Stowe - I'll add this. It's a a good trek for you, however being pretty far up north it can have its own weather patterns and get snow when we have no idea. They "claim" over 72" of snow so far this year.

For more local places I'd take Butternut over Sundown any day of the week, btw. The little extra drive is worth it in my book.

And welcome to the sport. You should have started last year!


----------



## robromo1023 (Jan 14, 2016)

My friend mentioned Butternut - didn't really look into thinking it was further. I'm only 1hr15 away from it, and if Mohawk is 1hr and Sundown, 35, that's totally worth it.

I'll def to try to go there for day trips instead of Sundown.

I looked at the map and they do have a couple beginner trails which should be good!

I watched the videos for Crosstown the main green trail, and it looks wide and not steep!

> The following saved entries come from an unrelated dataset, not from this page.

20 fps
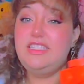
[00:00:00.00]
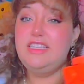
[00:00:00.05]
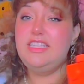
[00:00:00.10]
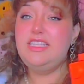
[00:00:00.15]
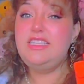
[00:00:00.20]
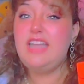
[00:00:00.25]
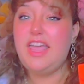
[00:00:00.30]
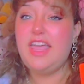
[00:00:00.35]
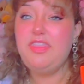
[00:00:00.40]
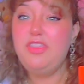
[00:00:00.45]

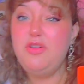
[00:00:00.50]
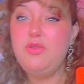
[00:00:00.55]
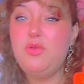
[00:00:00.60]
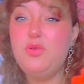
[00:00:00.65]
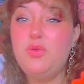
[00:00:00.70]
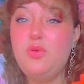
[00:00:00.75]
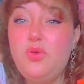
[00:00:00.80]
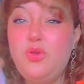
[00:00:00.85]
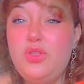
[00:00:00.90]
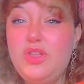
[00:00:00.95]
this not the
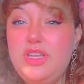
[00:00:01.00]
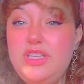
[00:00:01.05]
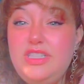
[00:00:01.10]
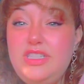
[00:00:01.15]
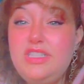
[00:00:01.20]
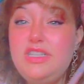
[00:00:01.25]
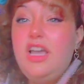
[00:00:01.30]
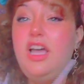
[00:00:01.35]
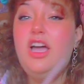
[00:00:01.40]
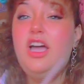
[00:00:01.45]

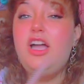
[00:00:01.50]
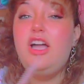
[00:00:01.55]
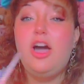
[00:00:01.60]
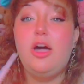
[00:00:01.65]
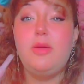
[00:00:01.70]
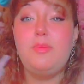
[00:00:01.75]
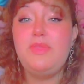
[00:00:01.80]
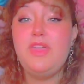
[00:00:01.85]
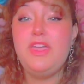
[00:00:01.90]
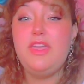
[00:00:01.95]
coolest
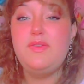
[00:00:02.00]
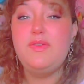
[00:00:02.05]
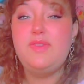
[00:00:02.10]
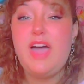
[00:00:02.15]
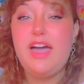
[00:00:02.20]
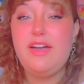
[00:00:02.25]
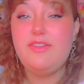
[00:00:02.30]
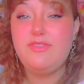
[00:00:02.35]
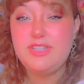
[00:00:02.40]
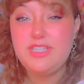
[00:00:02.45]
cup that you've
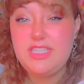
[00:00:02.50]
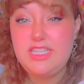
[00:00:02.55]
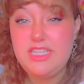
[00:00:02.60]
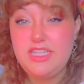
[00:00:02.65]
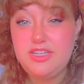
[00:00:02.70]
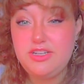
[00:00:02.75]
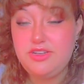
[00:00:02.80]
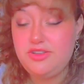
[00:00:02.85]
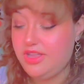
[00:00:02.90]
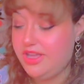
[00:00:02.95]
ever
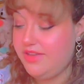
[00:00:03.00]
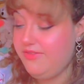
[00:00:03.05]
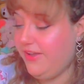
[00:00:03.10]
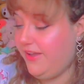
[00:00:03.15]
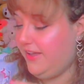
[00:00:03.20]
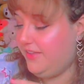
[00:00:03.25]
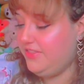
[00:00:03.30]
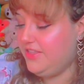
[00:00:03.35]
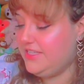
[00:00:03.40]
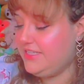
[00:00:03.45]
seen in your life?
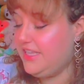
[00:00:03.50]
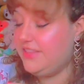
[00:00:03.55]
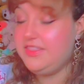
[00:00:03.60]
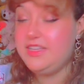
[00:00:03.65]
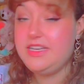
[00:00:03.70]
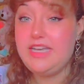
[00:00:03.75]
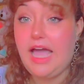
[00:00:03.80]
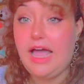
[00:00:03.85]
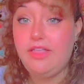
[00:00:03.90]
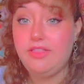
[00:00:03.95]
I got this at
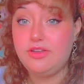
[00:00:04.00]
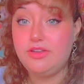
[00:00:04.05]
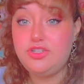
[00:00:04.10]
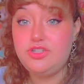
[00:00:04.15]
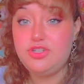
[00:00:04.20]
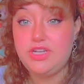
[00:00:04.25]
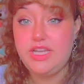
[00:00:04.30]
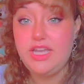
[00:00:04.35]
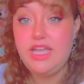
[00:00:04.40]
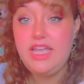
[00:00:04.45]
the Dollar
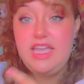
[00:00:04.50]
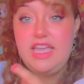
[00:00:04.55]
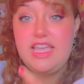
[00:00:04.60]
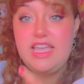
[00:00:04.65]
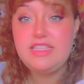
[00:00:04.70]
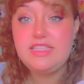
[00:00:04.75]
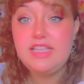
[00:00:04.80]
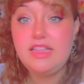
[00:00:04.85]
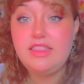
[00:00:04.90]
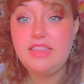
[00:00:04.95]
Tree.
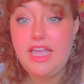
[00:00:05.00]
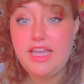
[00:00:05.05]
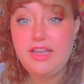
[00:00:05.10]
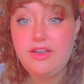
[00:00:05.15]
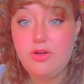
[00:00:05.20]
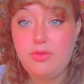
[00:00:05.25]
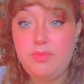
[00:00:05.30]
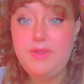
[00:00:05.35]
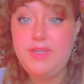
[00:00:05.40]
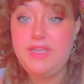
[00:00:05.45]
It's a
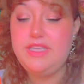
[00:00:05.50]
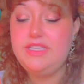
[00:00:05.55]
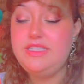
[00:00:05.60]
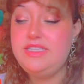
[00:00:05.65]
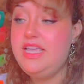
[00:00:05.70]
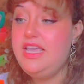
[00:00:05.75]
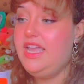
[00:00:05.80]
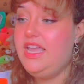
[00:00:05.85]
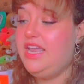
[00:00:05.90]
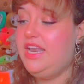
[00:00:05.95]
Lego piece,
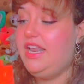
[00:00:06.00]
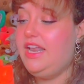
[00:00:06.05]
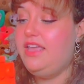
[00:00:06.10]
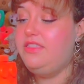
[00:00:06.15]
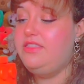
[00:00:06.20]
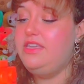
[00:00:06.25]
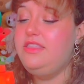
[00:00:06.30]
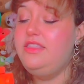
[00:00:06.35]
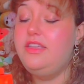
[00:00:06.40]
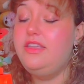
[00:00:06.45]
and I
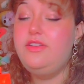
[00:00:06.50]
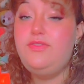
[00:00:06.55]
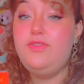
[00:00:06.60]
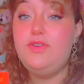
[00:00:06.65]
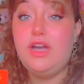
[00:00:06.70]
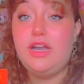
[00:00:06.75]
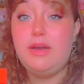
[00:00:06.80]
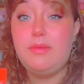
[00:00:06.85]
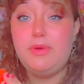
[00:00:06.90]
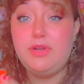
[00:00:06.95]
think that if
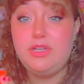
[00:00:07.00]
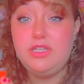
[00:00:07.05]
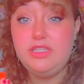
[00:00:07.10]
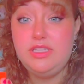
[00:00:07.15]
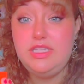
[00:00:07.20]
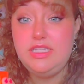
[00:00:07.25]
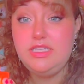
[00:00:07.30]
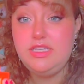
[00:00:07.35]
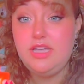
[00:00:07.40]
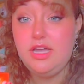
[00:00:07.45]
you got a bunch
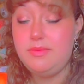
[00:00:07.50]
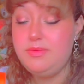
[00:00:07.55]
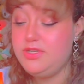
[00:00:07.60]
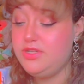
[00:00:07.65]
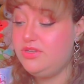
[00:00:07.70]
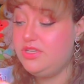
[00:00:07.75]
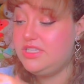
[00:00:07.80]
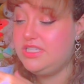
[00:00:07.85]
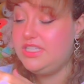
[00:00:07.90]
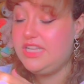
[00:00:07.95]
of these
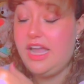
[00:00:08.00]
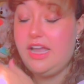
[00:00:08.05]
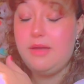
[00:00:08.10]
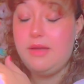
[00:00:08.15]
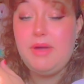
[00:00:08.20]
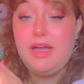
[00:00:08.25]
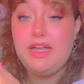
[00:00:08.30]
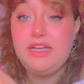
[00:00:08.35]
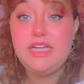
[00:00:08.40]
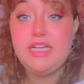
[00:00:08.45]
cups, you could stack
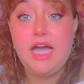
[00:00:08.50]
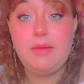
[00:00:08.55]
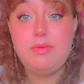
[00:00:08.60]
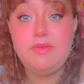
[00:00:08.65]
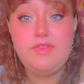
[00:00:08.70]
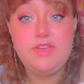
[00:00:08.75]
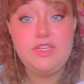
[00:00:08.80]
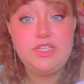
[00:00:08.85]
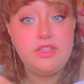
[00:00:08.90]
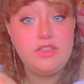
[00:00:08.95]
them on top
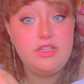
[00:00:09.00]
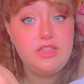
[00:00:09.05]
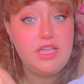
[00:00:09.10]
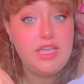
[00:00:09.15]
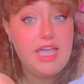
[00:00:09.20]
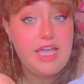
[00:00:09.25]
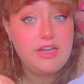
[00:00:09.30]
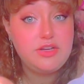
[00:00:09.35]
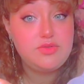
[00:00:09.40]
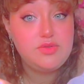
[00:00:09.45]
of each other
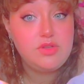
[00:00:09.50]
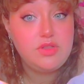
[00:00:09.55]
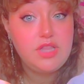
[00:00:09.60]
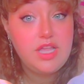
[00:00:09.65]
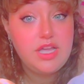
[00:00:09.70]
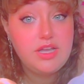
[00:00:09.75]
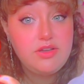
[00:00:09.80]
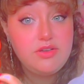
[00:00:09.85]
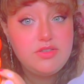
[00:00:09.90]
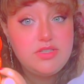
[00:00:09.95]
like actual
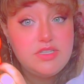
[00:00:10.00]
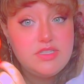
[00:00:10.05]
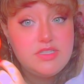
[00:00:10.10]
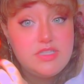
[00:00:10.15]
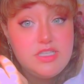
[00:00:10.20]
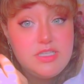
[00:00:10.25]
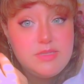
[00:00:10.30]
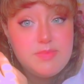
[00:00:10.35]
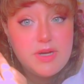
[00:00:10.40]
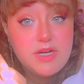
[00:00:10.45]
Legos, because
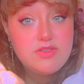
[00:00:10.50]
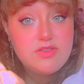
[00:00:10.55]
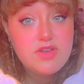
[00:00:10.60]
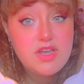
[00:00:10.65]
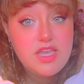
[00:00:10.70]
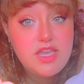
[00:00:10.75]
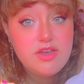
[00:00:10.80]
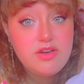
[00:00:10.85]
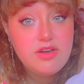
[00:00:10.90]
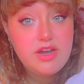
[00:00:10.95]
these parts
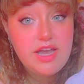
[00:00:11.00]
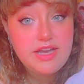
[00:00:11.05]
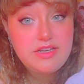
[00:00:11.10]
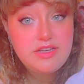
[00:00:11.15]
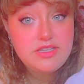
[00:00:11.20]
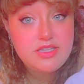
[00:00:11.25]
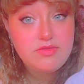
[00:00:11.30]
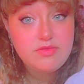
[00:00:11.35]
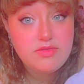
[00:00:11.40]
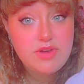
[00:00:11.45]
right here are
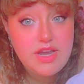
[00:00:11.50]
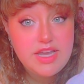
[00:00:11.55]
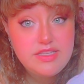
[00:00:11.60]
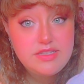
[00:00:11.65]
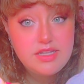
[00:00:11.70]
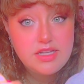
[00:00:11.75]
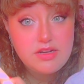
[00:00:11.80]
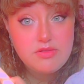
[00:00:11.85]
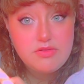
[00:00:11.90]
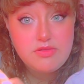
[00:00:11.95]
actually
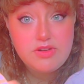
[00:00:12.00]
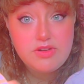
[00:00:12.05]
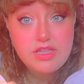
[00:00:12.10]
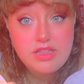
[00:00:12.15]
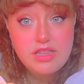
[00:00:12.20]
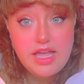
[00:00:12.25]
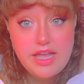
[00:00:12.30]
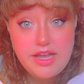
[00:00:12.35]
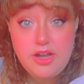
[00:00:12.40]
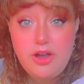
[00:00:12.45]
raised like a
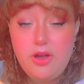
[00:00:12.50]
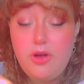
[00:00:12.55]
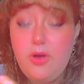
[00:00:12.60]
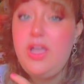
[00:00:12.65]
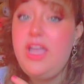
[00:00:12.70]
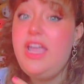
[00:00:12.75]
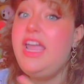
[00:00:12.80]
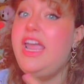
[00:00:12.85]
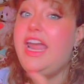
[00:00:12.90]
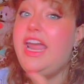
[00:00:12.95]
real Lego,
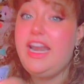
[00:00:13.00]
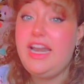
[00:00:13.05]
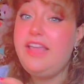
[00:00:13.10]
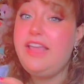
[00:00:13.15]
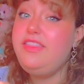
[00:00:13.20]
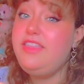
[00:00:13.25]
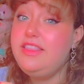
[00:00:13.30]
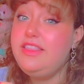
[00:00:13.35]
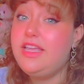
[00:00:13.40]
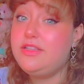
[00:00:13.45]
and
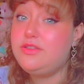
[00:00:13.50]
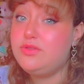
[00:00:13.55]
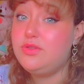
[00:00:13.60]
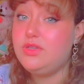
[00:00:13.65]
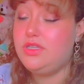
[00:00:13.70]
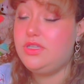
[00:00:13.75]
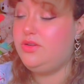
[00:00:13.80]
I think that's really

Is it going to be a little less icy than Sundown? I hope so. They seem to talk about their grooming alot on the site.


----------



## M.C._Dub (Jan 18, 2013)

f00bar said:


> By Stow I think you may have meant Mt Snow. Stowe is actually pretty far up there.
> 
> As you know, this is a shit year in general, so the further north the better. Here's my initial.
> 
> ...


This. Okemo is your spot. Plenty of wide open easy runs, nice new bubble chairs and friendly people. Personally, I'm not a fan because I feel like they don't have any good advanced terrain. That won't be a problem for you though, so go there. They crush it with newbies. I'd also say stay away from Killington. It's really criss-crossy in terms of trail layout which can be scary for new riders.


----------



## nutmegchoi (Feb 10, 2016)

Butternut and Mohawk are both very small and easy mountain.
Mohawk Mountain though, since it's state owned property, there's no alcohol served.
Just letting you know.


----------



## jayb (Oct 9, 2008)

On my first VT trip we went to Stratton its pretty mellow and the groomers are great. I remember sugagarbush being pretty mellow on on the Mt. Ellen side the pic is from the top. Stowe and Jay might be a little much. Keep in mind the farther North you go the better the snow.......Once you discover the Jay cloud and the glades. you won't want to go back to CT


----------